[<prev] [next>] [<thread-prev] [thread-next>] [day] [month] [year] [list]
Message-ID: <alpine.LRH.2.02.1709190339020.15590@file01.intranet.prod.int.rdu2.redhat.com>
Date: Tue, 19 Sep 2017 03:53:27 -0400 (EDT)
From: Mikulas Patocka <mpatocka@...hat.com>
To: Joe Lawrence <joe.lawrence@...hat.com>
cc: linux-kernel@...r.kernel.org, linux-fsdevel@...r.kernel.org,
Alexander Viro <viro@...iv.linux.org.uk>,
"Luis R. Rodriguez" <mcgrof@...nel.org>,
Kees Cook <keescook@...omium.org>,
Michael Kerrisk <mtk.manpages@...il.com>,
Randy Dunlap <rdunlap@...radead.org>
Subject: Re: [PATCH RFC 2/3] pipe: protect pipe_max_size access with a
mutex
On Fri, 15 Sep 2017, Joe Lawrence wrote:
> On 09/14/2017 07:09 PM, Mikulas Patocka wrote:
> > On Tue, 5 Sep 2017, Joe Lawrence wrote:
> >> pipe_max_size is assigned directly via procfs sysctl:
> >>
> >> static struct ctl_table fs_table[] = {
> >> ...
> >> {
> >> .procname = "pipe-max-size",
> >> .data = &pipe_max_size,
> >> .maxlen = sizeof(int),
> >> .mode = 0644,
> >> .proc_handler = &pipe_proc_fn,
> >> .extra1 = &pipe_min_size,
> >> },
> >> ...
> >>
> >> int pipe_proc_fn(struct ctl_table *table, int write, void __user *buf,
> >> size_t *lenp, loff_t *ppos)
> >> {
> >> ...
> >> ret = proc_dointvec_minmax(table, write, buf, lenp, ppos)
> >> ...
> >>
> >> and then later rounded in-place a few statements later:
> >>
> >> ...
> >> pipe_max_size = round_pipe_size(pipe_max_size);
> >> ...
> >>
> >> This leaves a window of time between initial assignment and rounding
> >> that may be visible to other threads. (For example, one thread sets a
> >> non-rounded value to pipe_max_size while another reads its value.)
> >>
> >> Similar reads of pipe_max_size are potentially racey:
> >>
> >> pipe.c :: alloc_pipe_info()
> >> pipe.c :: pipe_set_size()
> >>
> >> Protect them and the procfs sysctl assignment with a mutex.
> >>
> >> Reported-by: Mikulas Patocka <mpatocka@...hat.com>
> >> Signed-off-by: Joe Lawrence <joe.lawrence@...hat.com>
> >> ---
> >> fs/pipe.c | 28 ++++++++++++++++++++++++----
> >> 1 file changed, 24 insertions(+), 4 deletions(-)
> >>
> >> diff --git a/fs/pipe.c b/fs/pipe.c
> >> index fa28910b3c59..33bb11b0d78e 100644
> >> --- a/fs/pipe.c
> >> +++ b/fs/pipe.c
> >> @@ -35,6 +35,11 @@
> >> unsigned int pipe_max_size = 1048576;
> >>
> >> /*
> >> + * Provide mutual exclusion around access to pipe_max_size
> >> + */
> >> +static DEFINE_MUTEX(pipe_max_mutex);
> >> +
> >> +/*
> >> * Minimum pipe size, as required by POSIX
> >> */
> >> unsigned int pipe_min_size = PAGE_SIZE;
> >> @@ -623,13 +628,18 @@ struct pipe_inode_info *alloc_pipe_info(void)

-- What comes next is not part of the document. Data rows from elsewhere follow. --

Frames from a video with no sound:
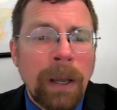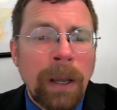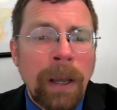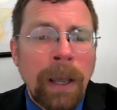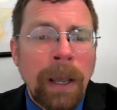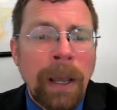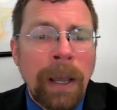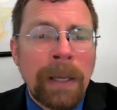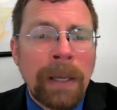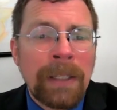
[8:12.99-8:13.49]

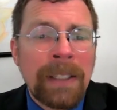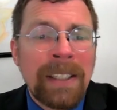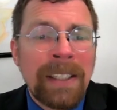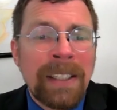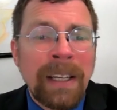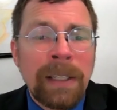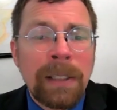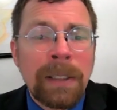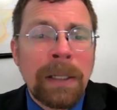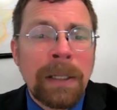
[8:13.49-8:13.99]
And
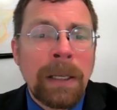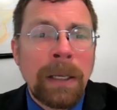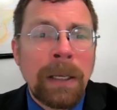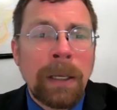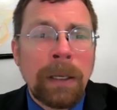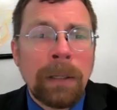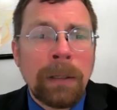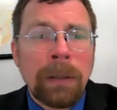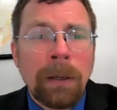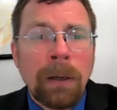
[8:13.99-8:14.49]

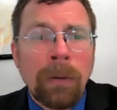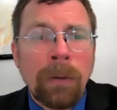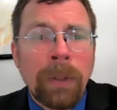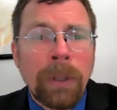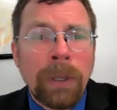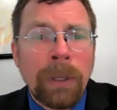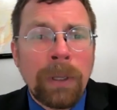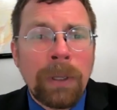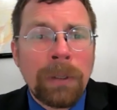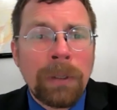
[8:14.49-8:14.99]
16 of
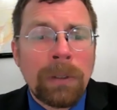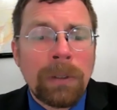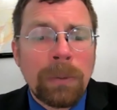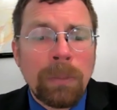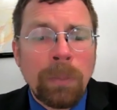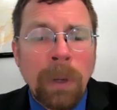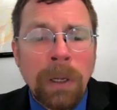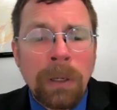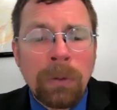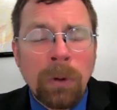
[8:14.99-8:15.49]
these
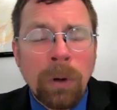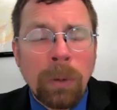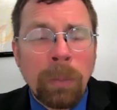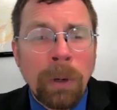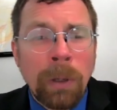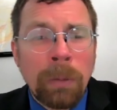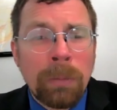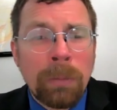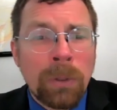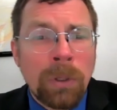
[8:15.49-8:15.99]
mandatory
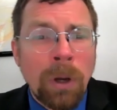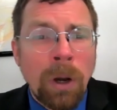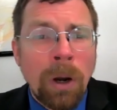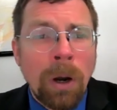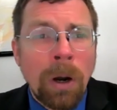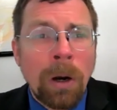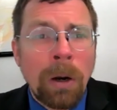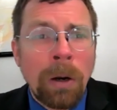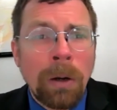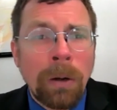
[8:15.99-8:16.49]
minimums
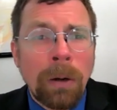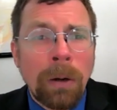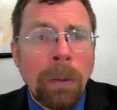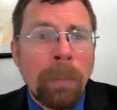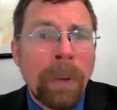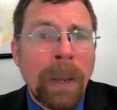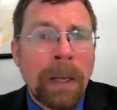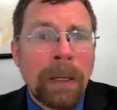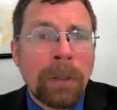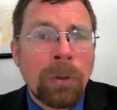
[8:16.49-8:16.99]
are a
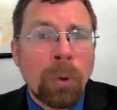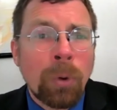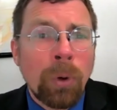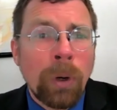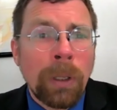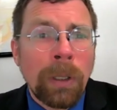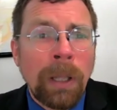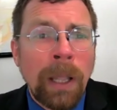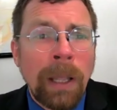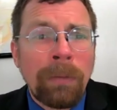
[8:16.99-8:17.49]

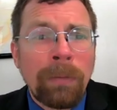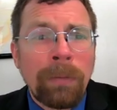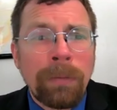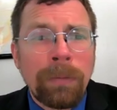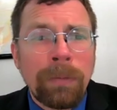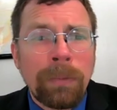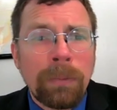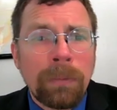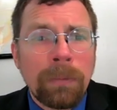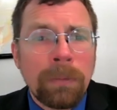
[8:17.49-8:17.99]
mandatory
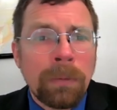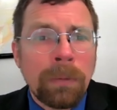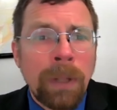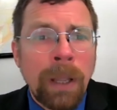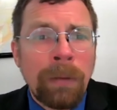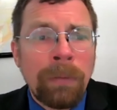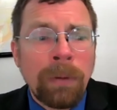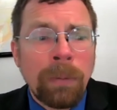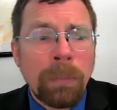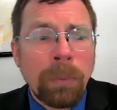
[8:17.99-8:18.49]
life
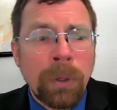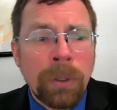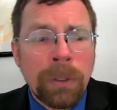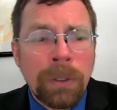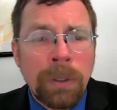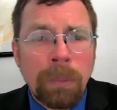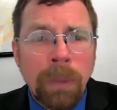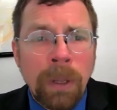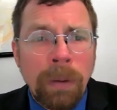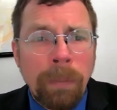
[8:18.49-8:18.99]

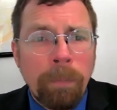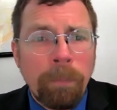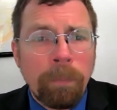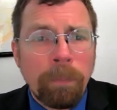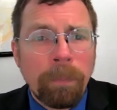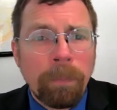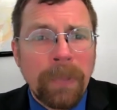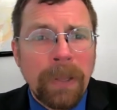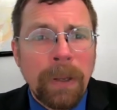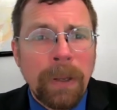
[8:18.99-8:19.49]
imprisonment.
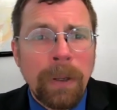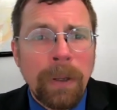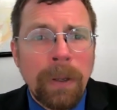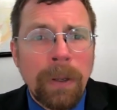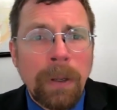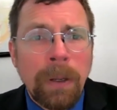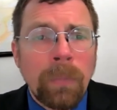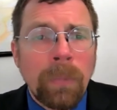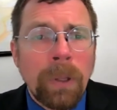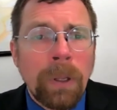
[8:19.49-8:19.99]

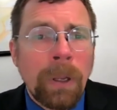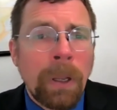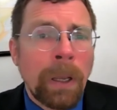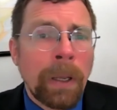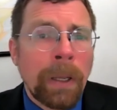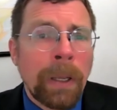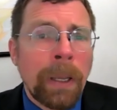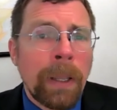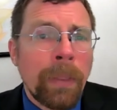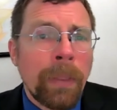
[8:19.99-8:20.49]

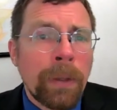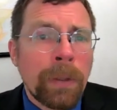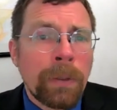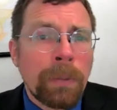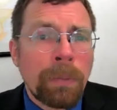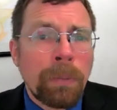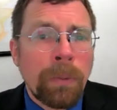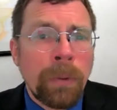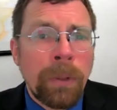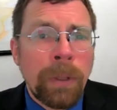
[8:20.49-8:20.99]
Again,
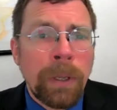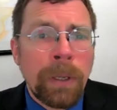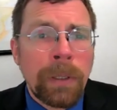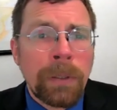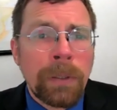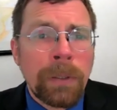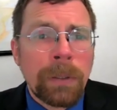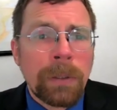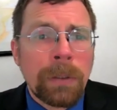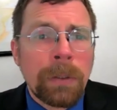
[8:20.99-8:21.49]

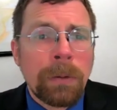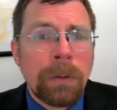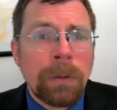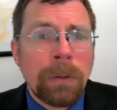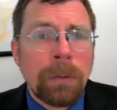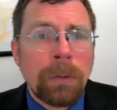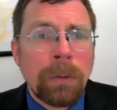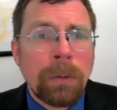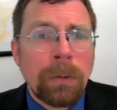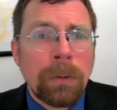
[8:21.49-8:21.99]
this
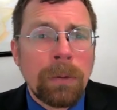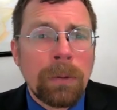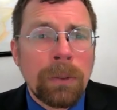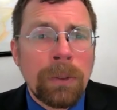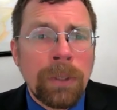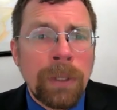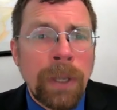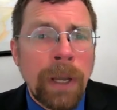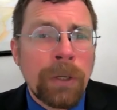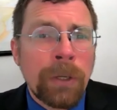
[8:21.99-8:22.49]

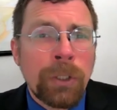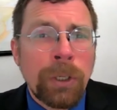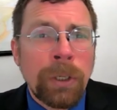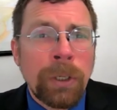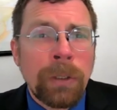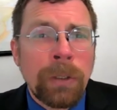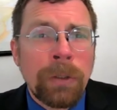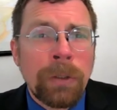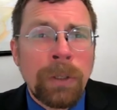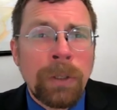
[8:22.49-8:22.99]

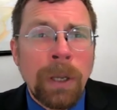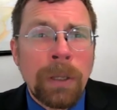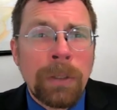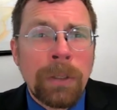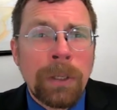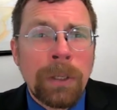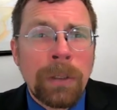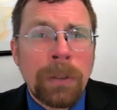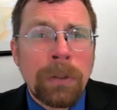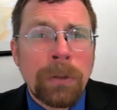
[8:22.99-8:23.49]
section
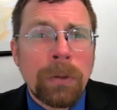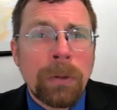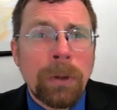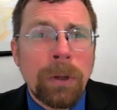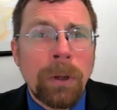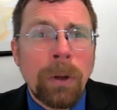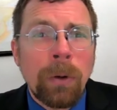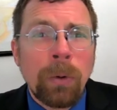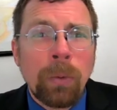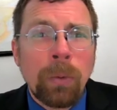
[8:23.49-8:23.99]
doesn't
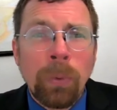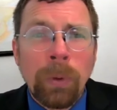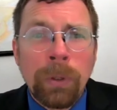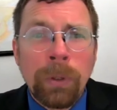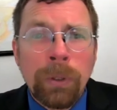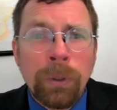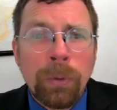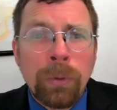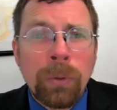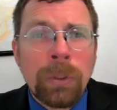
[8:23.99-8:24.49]

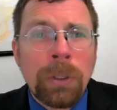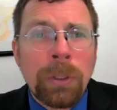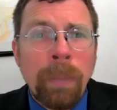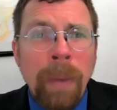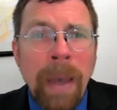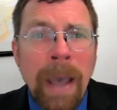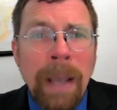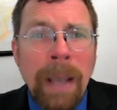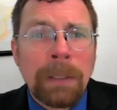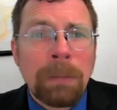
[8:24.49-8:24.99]
reduce the
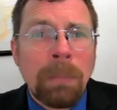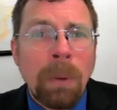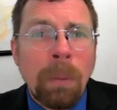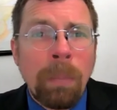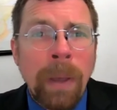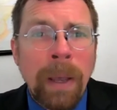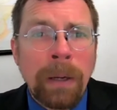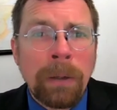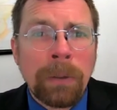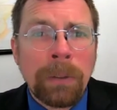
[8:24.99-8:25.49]
maximum
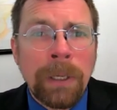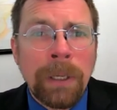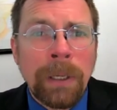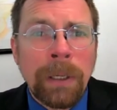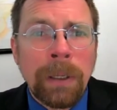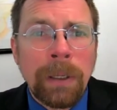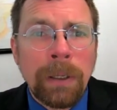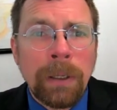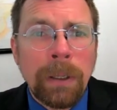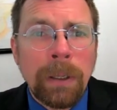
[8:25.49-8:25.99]

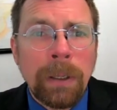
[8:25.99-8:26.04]
penalty.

> >> unsigned long pipe_bufs = PIPE_DEF_BUFFERS;
> >> struct user_struct *user = get_current_user();
> >> unsigned long user_bufs;
> >> + unsigned int max_size;
> >>
> >> pipe = kzalloc(sizeof(struct pipe_inode_info), GFP_KERNEL_ACCOUNT);
> >> if (pipe == NULL)
> >> goto out_free_uid;
> >>
> >> - if (pipe_bufs * PAGE_SIZE > pipe_max_size && !capable(CAP_SYS_RESOURCE))
> >> - pipe_bufs = pipe_max_size >> PAGE_SHIFT;
> >> + mutex_lock(&pipe_max_mutex);
> >> + max_size = pipe_max_size;
> >> + mutex_unlock(&pipe_max_mutex);
> >> +
> >> + if (pipe_bufs * PAGE_SIZE > max_size && !capable(CAP_SYS_RESOURCE))

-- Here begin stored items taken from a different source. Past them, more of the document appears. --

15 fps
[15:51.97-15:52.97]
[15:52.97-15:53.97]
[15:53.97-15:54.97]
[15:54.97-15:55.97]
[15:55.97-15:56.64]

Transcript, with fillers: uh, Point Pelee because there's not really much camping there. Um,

> >> + pipe_bufs = max_size >> PAGE_SHIFT;
> >>
> >> user_bufs = account_pipe_buffers(user, 0, pipe_bufs);
> >>
> >> @@ -1039,6 +1049,7 @@ static long pipe_set_size(struct pipe_inode_info *pipe, unsigned long arg)
> >> struct pipe_buffer *bufs;
> >> unsigned int size, nr_pages;
> >> unsigned long user_bufs;
> >> + unsigned int max_size;
> >> long ret = 0;
> >>
> >> size = round_pipe_size(arg);
> >> @@ -1056,8 +1067,11 @@ static long pipe_set_size(struct pipe_inode_info *pipe, unsigned long arg)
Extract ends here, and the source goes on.